In your copy of the data, omit the pictures and keep all else exactly as given.

───── Given data

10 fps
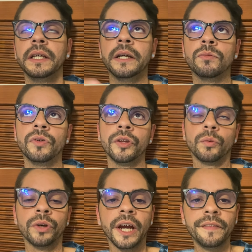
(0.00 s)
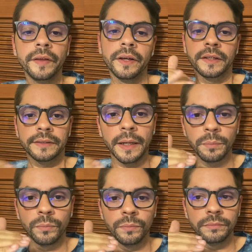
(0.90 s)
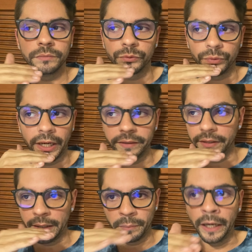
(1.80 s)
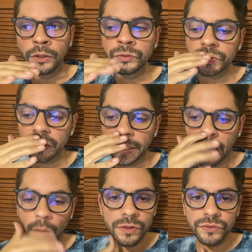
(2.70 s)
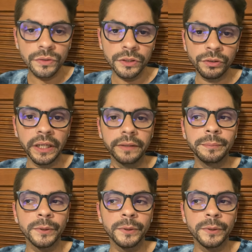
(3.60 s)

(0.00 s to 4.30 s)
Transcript: And when they were at the exact right amount, I was doing great.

──────────

> _Result of the exercise_:
10 fps
(0.00 s)
(0.90 s)
(1.80 s)
(2.70 s)
(3.60 s)

(0.00 s to 4.30 s)
Transcript: And when they were at the exact right amount, I was doing great.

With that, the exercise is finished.